Aurélio, mesmo cansado, ainda acompanhava os sons e o sol. Eles lhe davam a
rotina e a segurança de que, ao menos, alguma coisa iria permanecer junto a ele. Mas
nada poderia acalmá-lo verdadeiramente, exceto a presença de Daniel.
“Ele sempre fora um motivador de ideias e um ótimo escritor. Com tanta gente o
apoiando, da maneira que se pode, ele com certeza ficará bem.”. Apesar de a repórter
não ter dado tanta emoção ao texto, quanto se esperava, a notícia fora dada. “Daniel, o
autor de „Imagine: é possível‟ tem apenas 53 anos e já havia vendido cerca de 1,5 milhão
de exemplares, além de já ter dado mais de 30 palestras só neste ano. Esperem! Acabo
de receber uma notícia: ao que tudo indica, a cirurgia foi um sucesso! Os médicos
estimam que, dentro de 1 ou 2 semanas ele já receba alta.”. Aurélio, de súbito,
despertara: todos na casa estavam esbanjando felicidade com gritos e sorridos, muitos
abraços entre eles e todos lhe acariciavam o pelo sem parar. Isso só podia significar uma
coisa: Dan estava bem e iria voltar para casa! “Daniel, todos nós desejamos uma ótima
recuperação e muita saúde para você! Agora, vamos falar...”.

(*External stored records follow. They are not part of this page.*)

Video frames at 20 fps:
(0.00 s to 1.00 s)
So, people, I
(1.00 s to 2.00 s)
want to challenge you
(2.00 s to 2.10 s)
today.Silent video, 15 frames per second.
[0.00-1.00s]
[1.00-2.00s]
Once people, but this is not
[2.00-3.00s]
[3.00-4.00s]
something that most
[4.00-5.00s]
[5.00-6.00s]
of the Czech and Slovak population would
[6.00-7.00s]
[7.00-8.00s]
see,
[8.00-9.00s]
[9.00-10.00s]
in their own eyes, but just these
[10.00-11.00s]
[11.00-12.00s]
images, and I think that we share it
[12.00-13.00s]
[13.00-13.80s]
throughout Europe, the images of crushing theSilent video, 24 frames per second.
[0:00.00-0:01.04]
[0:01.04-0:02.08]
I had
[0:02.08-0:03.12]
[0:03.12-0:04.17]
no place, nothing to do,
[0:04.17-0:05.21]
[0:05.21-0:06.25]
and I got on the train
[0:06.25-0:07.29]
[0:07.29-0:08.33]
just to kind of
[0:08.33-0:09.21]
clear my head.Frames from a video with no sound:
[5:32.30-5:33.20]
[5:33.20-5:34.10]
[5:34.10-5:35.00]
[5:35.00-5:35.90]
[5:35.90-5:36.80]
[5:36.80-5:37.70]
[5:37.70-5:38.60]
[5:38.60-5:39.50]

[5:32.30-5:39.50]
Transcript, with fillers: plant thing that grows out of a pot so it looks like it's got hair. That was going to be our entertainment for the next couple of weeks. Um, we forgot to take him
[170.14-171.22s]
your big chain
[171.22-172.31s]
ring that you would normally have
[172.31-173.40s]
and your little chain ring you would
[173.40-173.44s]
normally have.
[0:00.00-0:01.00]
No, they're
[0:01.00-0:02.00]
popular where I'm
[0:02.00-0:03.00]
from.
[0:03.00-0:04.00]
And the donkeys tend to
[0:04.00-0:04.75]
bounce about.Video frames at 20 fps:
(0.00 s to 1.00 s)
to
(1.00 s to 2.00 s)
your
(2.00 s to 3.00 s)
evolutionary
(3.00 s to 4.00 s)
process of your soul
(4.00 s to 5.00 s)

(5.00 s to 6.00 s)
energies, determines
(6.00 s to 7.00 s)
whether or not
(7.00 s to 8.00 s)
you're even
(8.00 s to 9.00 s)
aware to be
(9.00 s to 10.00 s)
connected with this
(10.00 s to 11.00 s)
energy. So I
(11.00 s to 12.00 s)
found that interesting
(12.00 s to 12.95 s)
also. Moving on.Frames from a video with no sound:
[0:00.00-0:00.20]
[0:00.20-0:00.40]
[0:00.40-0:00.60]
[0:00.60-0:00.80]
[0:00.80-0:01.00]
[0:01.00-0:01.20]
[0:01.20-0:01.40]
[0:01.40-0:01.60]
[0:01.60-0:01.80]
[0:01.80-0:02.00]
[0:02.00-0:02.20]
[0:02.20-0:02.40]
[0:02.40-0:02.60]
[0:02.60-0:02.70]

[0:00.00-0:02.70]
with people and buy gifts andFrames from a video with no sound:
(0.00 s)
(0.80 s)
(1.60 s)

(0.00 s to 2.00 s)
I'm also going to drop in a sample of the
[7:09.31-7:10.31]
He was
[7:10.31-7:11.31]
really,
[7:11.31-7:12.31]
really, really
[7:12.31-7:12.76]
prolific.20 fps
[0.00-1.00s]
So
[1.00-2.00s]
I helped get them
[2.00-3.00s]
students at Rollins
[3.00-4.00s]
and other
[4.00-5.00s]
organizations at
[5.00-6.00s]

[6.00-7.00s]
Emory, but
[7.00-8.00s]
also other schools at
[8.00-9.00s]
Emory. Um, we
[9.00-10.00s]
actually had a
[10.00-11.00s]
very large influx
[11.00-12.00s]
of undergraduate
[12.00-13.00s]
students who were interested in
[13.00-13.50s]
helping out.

Sim, ele estava bem e o equilíbrio, naquela casa, ia, aos poucos, se
restabelecendo. “Obrigado, Rafael! Você nos salvou, novamente!”. Era tudo o que Aurélio
conseguia fazer naquele momento (além de pular e latir). Mal podia esperar: dentro em
breve o jornal poderia ser entregue a Dan e, ele, poderia ouvi-lo contar as palavras a ele!
E nunca mais, Aurélio, iria permitir que Dan partisse para arriscar-se daquela maneira:
suas leituras de jornal eram mais importantes que qualquer palestra!